INPUT DATA:
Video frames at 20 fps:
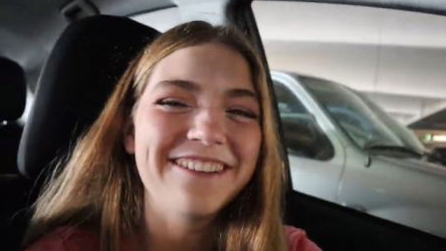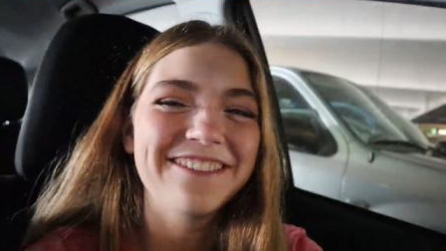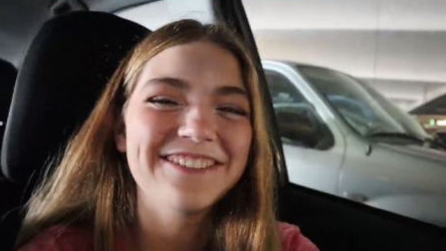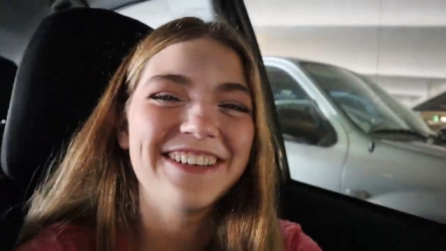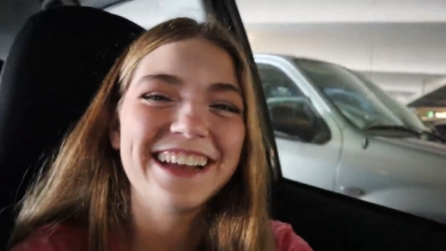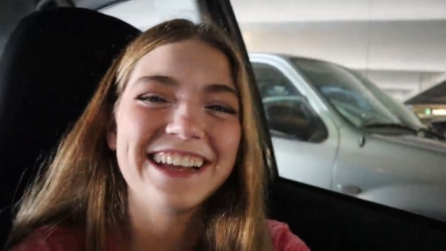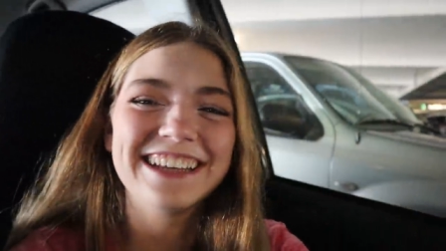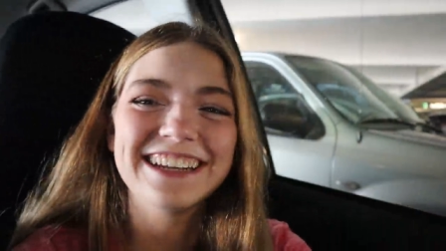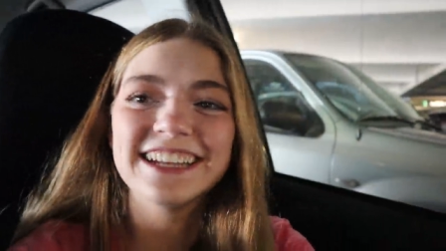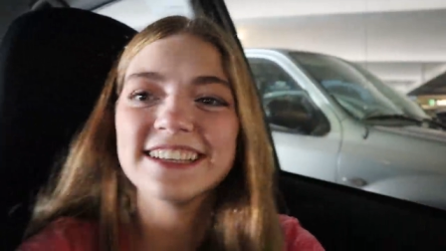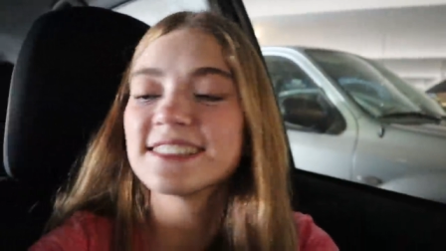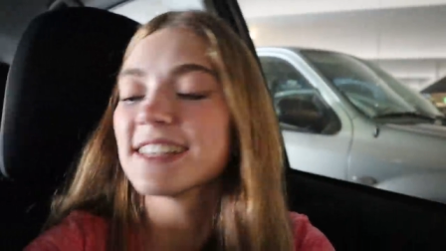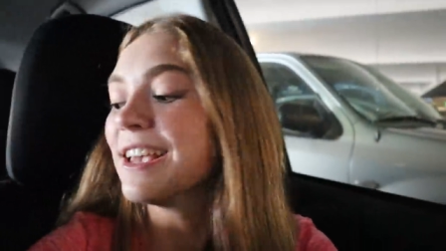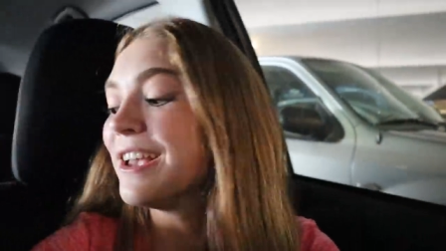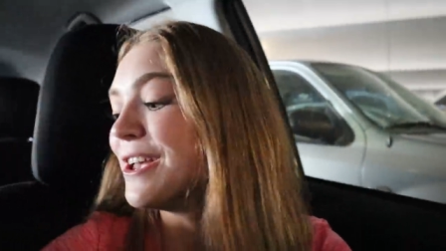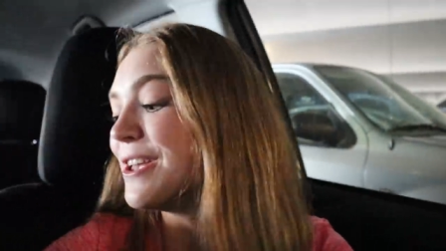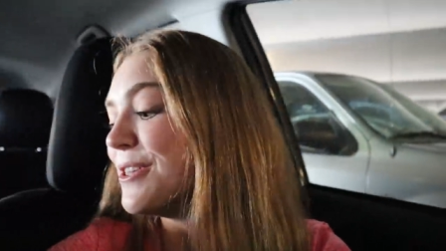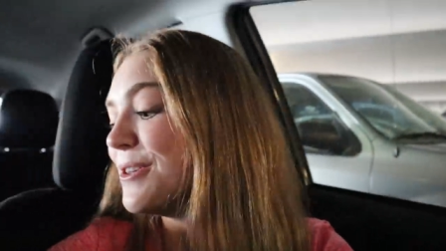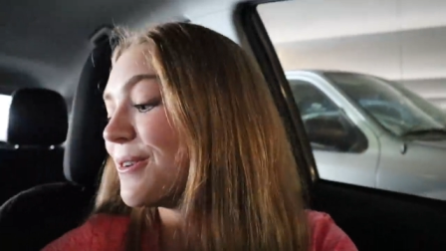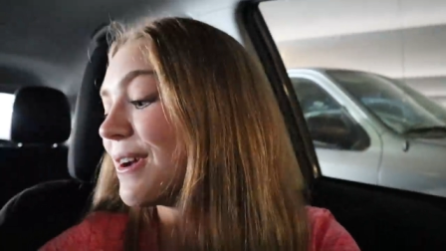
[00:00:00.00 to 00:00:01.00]
oh my goodness.
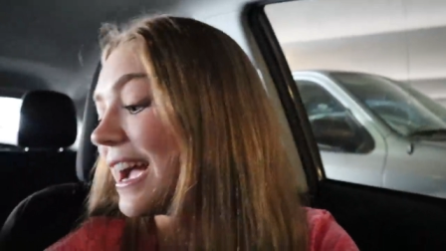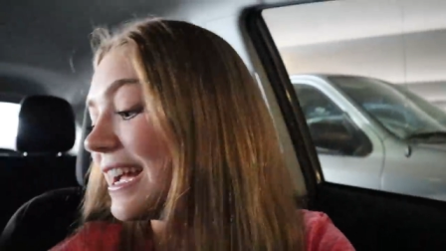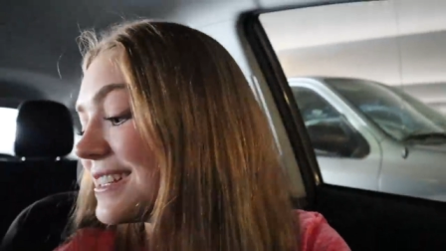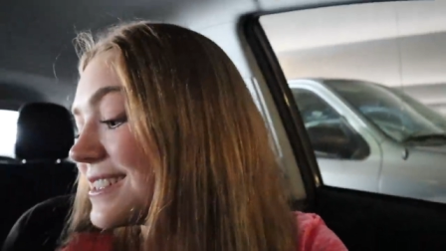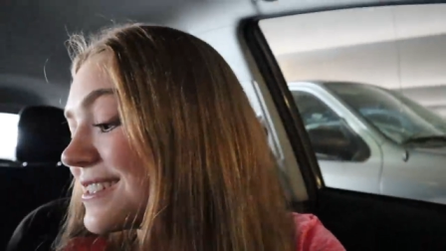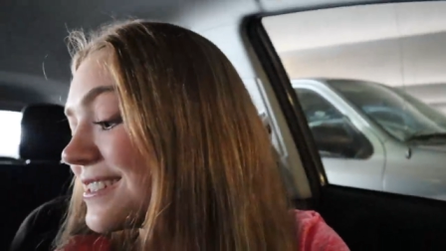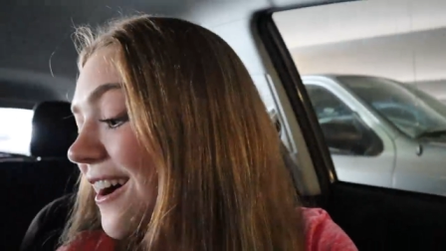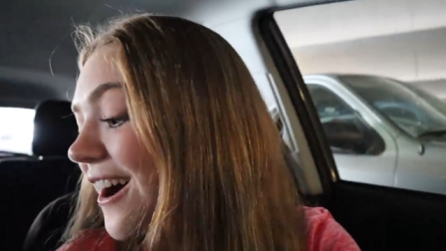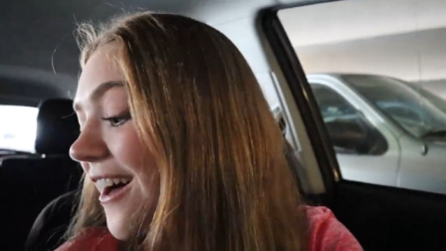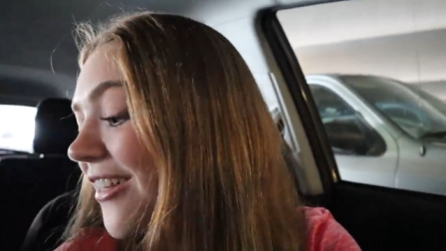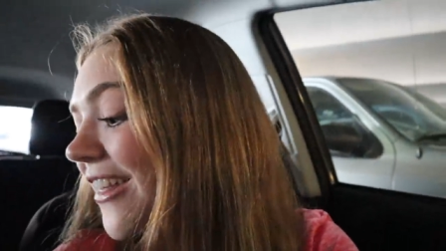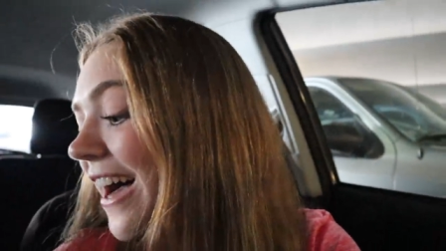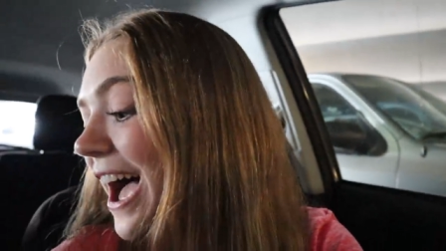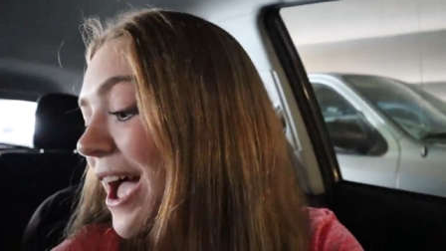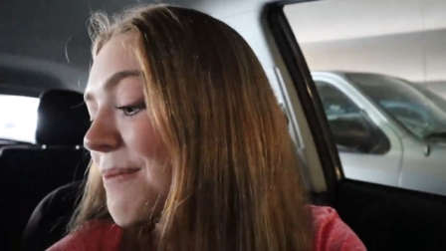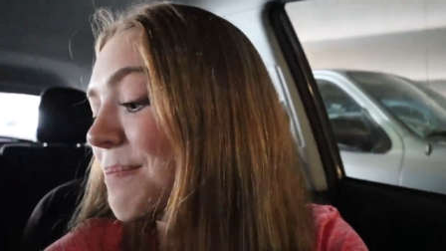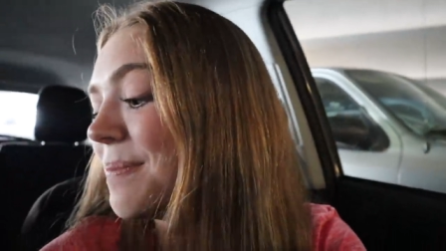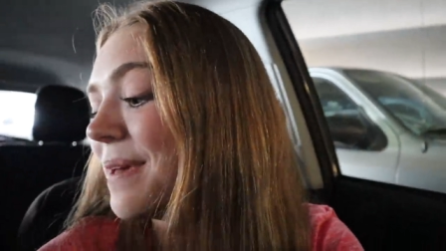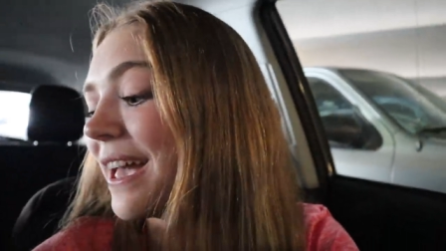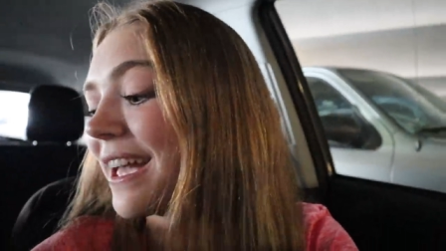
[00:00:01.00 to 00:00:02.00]
You guys saw that
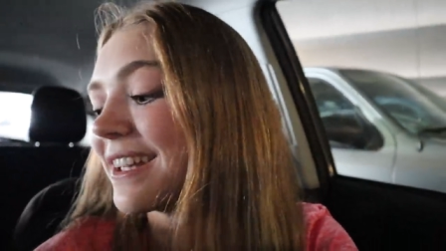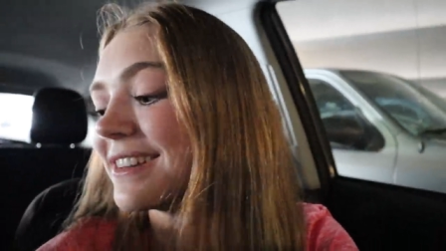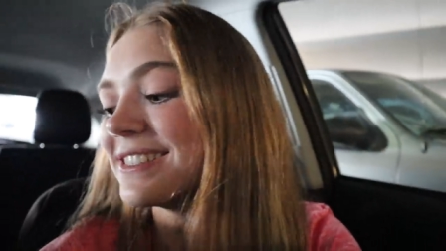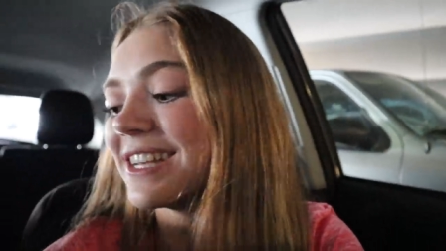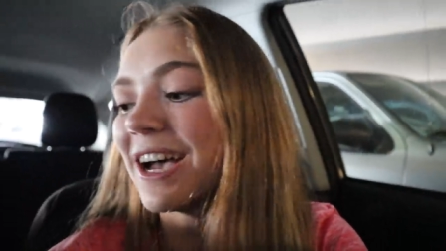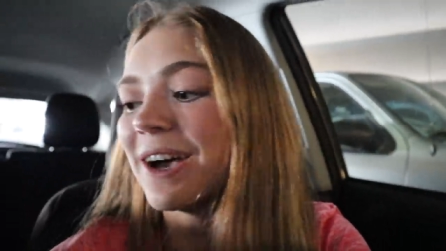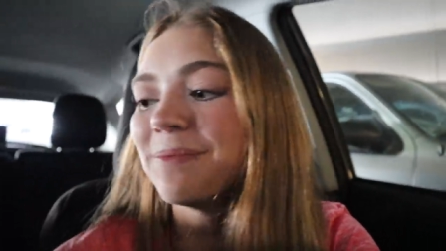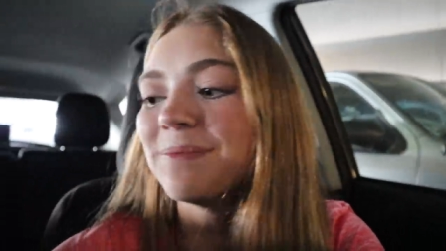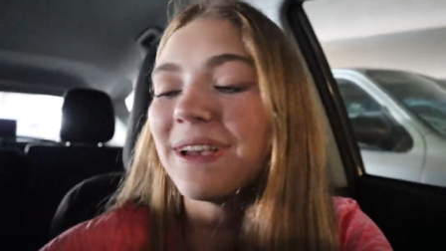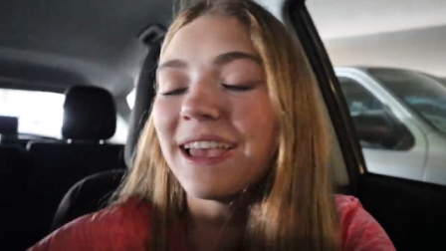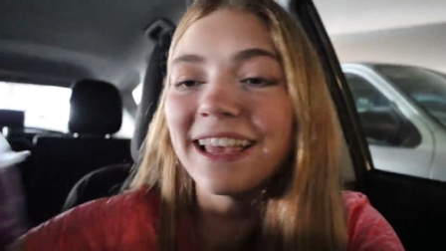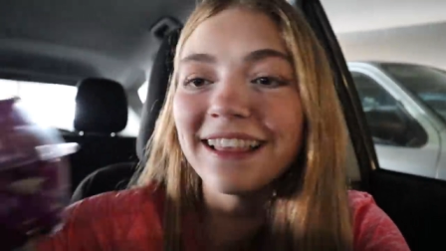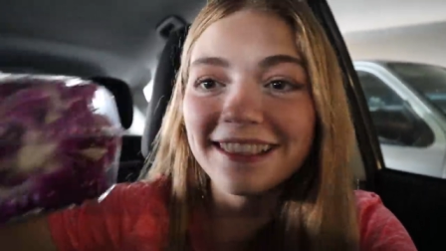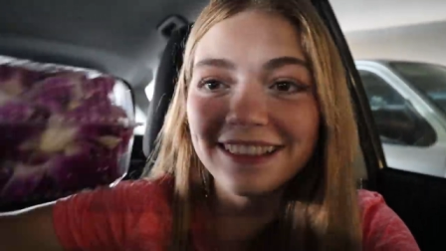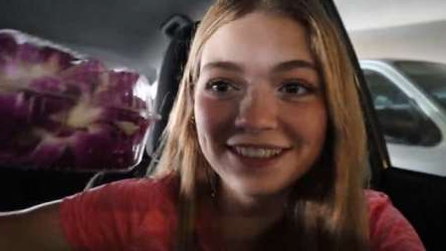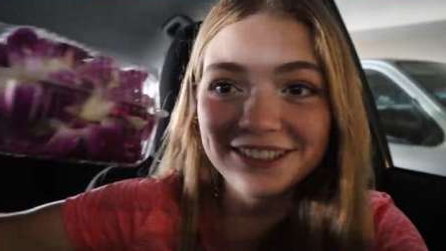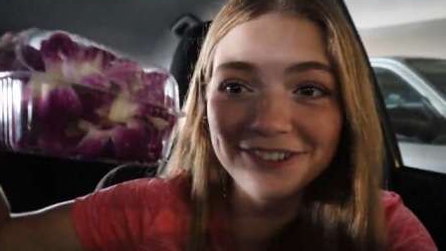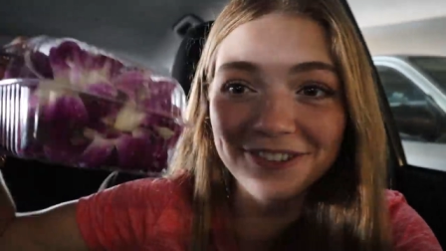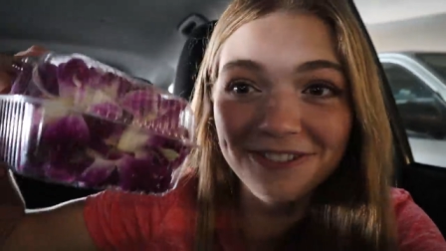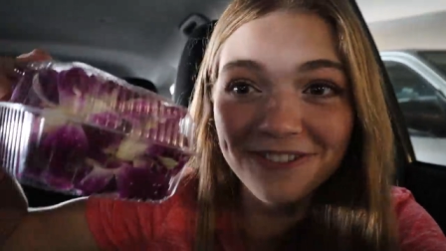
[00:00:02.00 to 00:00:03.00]
I picked up a
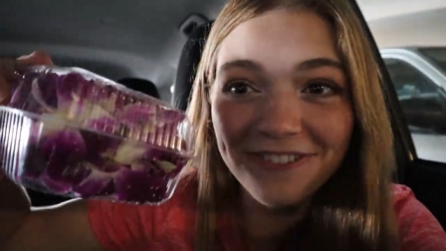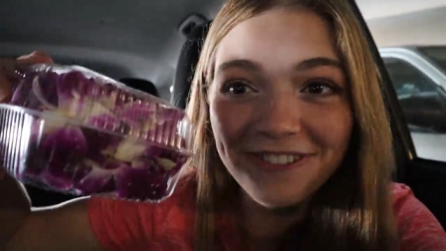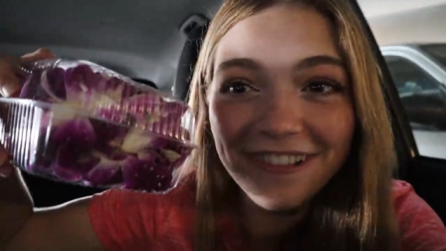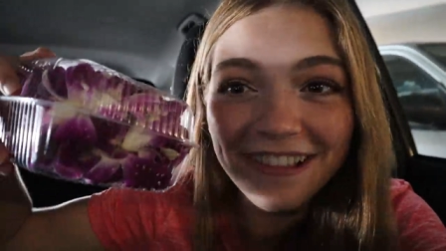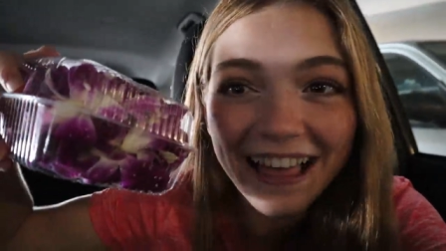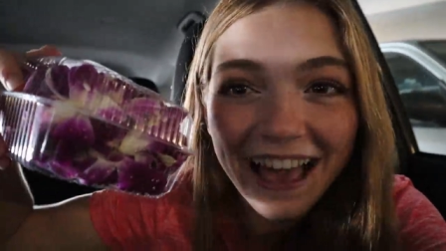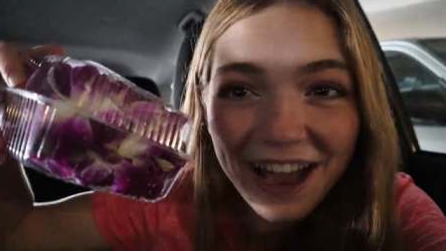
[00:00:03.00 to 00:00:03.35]
little flower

YOUR GOAL:
Reproduce each line above exactly, but not a single picture.

WRITTEN ANSWER:
Video frames at 20 fps:
[00:00:00.00 to 00:00:01.00]
oh my goodness.
[00:00:01.00 to 00:00:02.00]
You guys saw that
[00:00:02.00 to 00:00:03.00]
I picked up a
[00:00:03.00 to 00:00:03.35]
little flower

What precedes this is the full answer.